Definisi fraktur secara umum adalah pemecahan atau kerusakan suatu bagian
terutama tulang (Kamus Kedokteran Dorland edisi 29, 2002). Literatur lain
menyebutkan bahwa fraktur atau patah tulang adalah terputusnya kontinuitas
jaringan tulang atau tulang rawan yang umumnya disebabkan oleh trauma
(Mansjoer, 2000). Berdasarkan definisi-definisi tersebut maka fraktur dentoalveolar
adalah kerusakan atau putusnya kontinuitas jaringan keras pada stuktur gigi dan
alveolusnya disebabkan trauma.

2.2 Klasifikasi Fraktur Dentoalveolar


Jenis fraktur dentoalveolar pada anak diklasifikasikan menjadi beberapa
kejadian. Klasifikasi ini membantu dokter gigi untuk memilih cara penanganan
yang tepat untuk setiap kejadiannya sehingga pasien mendapatkan prognosis yang
baik selama perawatan. Klasifikasi fraktur dentoalveolar juga dapat memberikan
informasi yang komprehensif dan universal untuk mengkomunikasikan mengenai
tujuan perawatan tersebut. Terdapat banyak klasifikasi yang mendeskripsikan
mengenai fraktur dentoalveolar. Klasifikasi yang banyak dijadikan pedoman dalam
penanganan fraktur dentoalveolar adalah klasifikasi menurut World Health
Organization (WHO).
Klasifikasi yang direkomendasikan dari World Health Organization (WHO)
diterapkan pada gigi sulung dan gigi tetap, yang meliputi jaringan keras gigi,
jaringan pendukung gigi dan jaringan lunak rongga mulut.
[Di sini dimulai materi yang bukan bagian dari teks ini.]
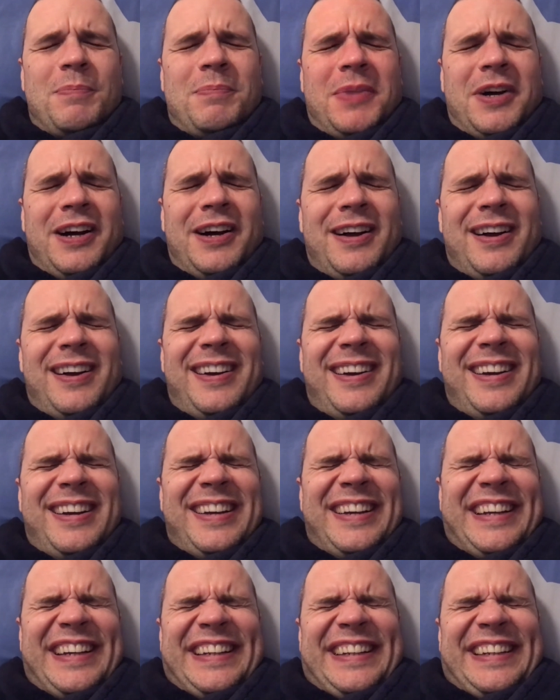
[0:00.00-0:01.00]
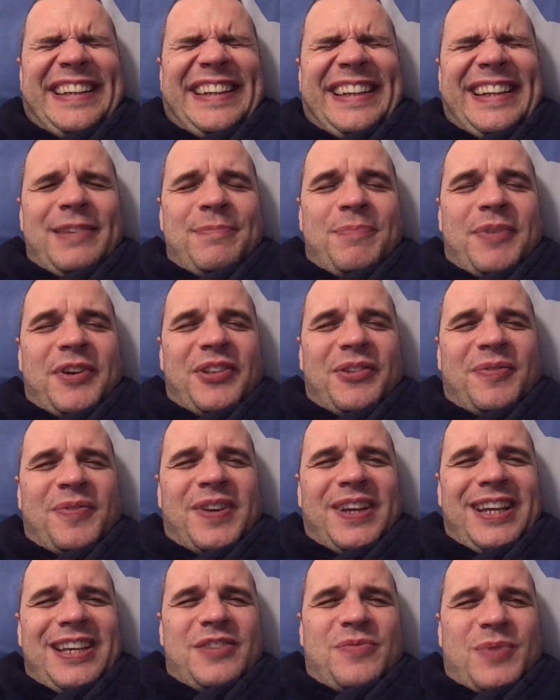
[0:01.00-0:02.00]
But the
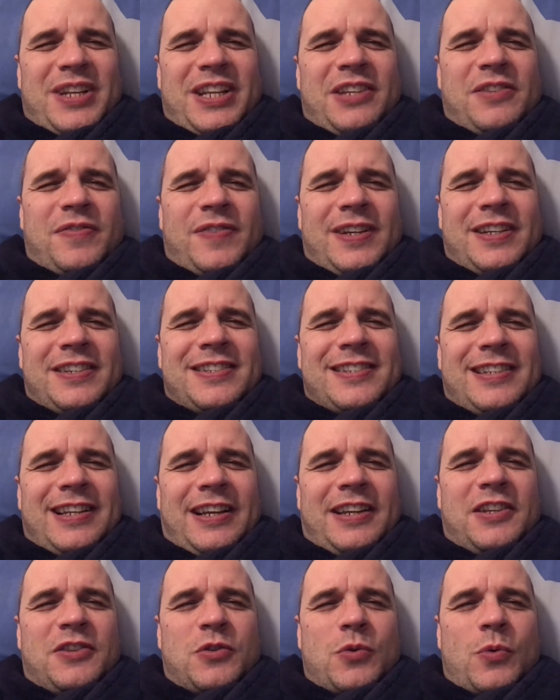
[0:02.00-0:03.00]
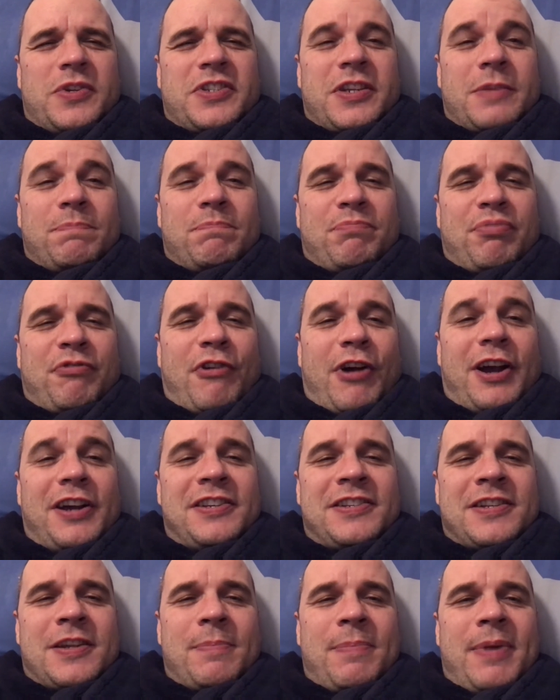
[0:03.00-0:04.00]
thing is, with these things, it's like there's always a
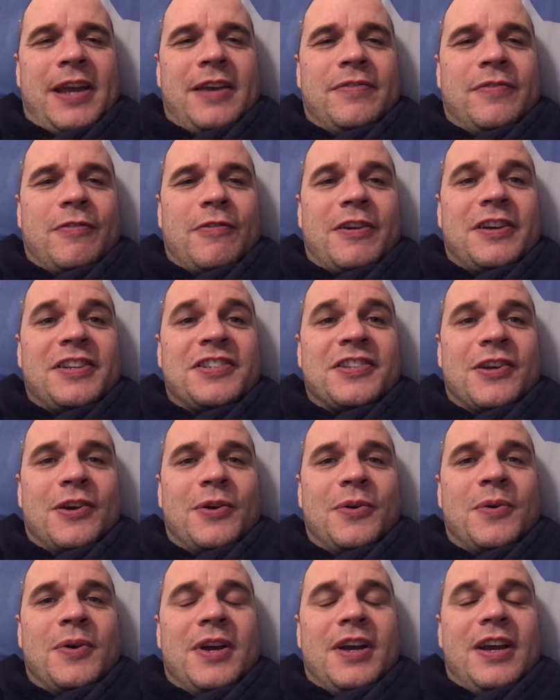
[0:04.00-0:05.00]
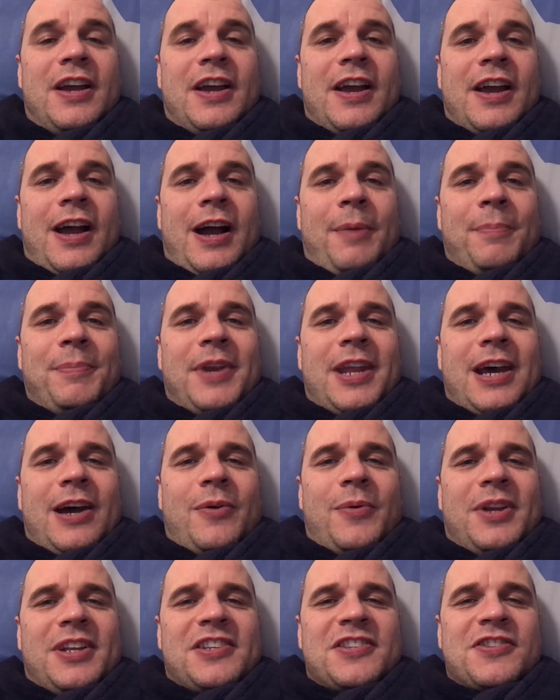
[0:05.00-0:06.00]
price to pay for it. So I'm
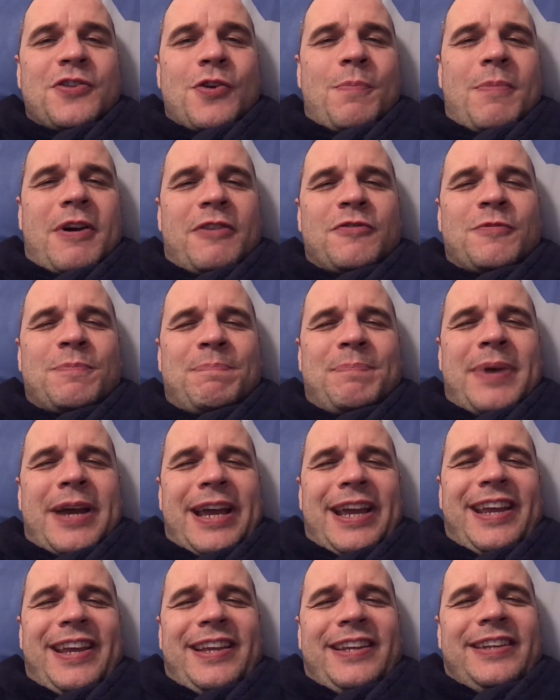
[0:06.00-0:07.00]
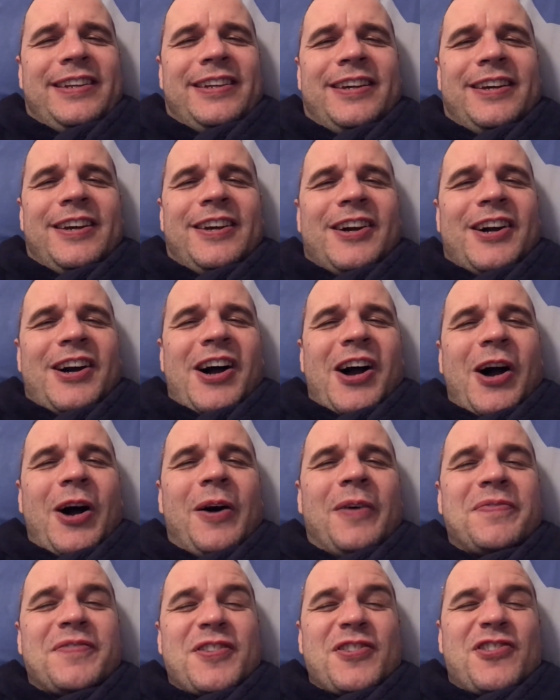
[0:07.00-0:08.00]
now in so much pain
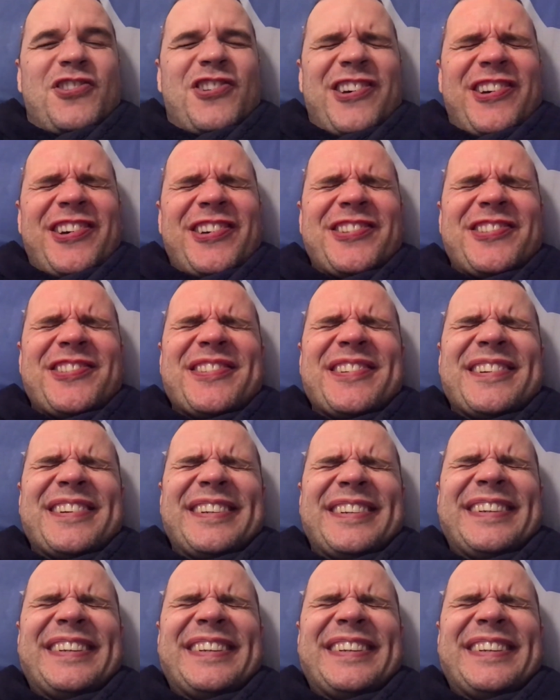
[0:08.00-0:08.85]
after church.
Pada pembahasan ini
klasifikasi WHO yang diterangkan hanya pada trauma yang mengakibatkan fraktur
dentoalveolar, yaitu cedera pada jaringan keras gigi dan pulpa, jaringan periodontal,
dan tulang pendukung (Welbury, 2005)

2
1. Cedera pada jaringan keras gigi dan pulpa.
 Enamel infraction: jenis fraktur tidak sempurna dan hanya berupa retakan
tanpa hilangnya substansi gigi.
 Fraktur email: hilangnya substansi gigi berupa email saja.
 Fraktur email-dentin: hilangnya substansi gigi terbatas pada email dan dentin
tanpa melibatkan pulpa gigi.
 Fraktur mahkota kompleks (complicated crown fracture): fraktur email dan
dentin dengan pulpa yang terpapar.
 Fraktur mahkota-akar tidak kompleks (uncomplicated crown-root fracture):
fraktur email, dentin, sementum, tetapi tidak melibatkan pulpa.
 Fraktur mahkota-akar kompleks (complicated crown-root fracture): fraktur
email, dentin, dan sementum dengan pulpa yang terpapar.
 Fraktur akar: fraktur yang melibatkan dentin, sementum, dan pulpa, dapat
disubklasifikasikan lagi menjadi apikal, tengah, dan sepertiga koronal
(gingiva).

Gambar 2.1 Cedera pada Jaringan Keras Gigi dan Jaringan Pulpa (Fonseca,
2005)

3
2. Cedera pada jaringan periodontal.
 Concussion: tidak ada perpindahan gigi, tetapi ada reaksi ketika diperkusi.
 Subluksasi: kegoyangan abnormal tetapi tidak ada perpindahan gigi.
 Luksasi ekstrusif (partial avulsion): perpindahan gigi sebagian dari soket.
 Luksasi lateral: perpindahan ke arah aksial disertai fraktur soket alveolar.
 Luksasi intrusif: perpindahan ke arah tulang alveolar disertai fraktur soket
alveolar.
 Avulsi: gigi lepas dari soketnya.

Gambar 2.2 Cedera pada Jaringan Periodontal (Fonseca, 2005).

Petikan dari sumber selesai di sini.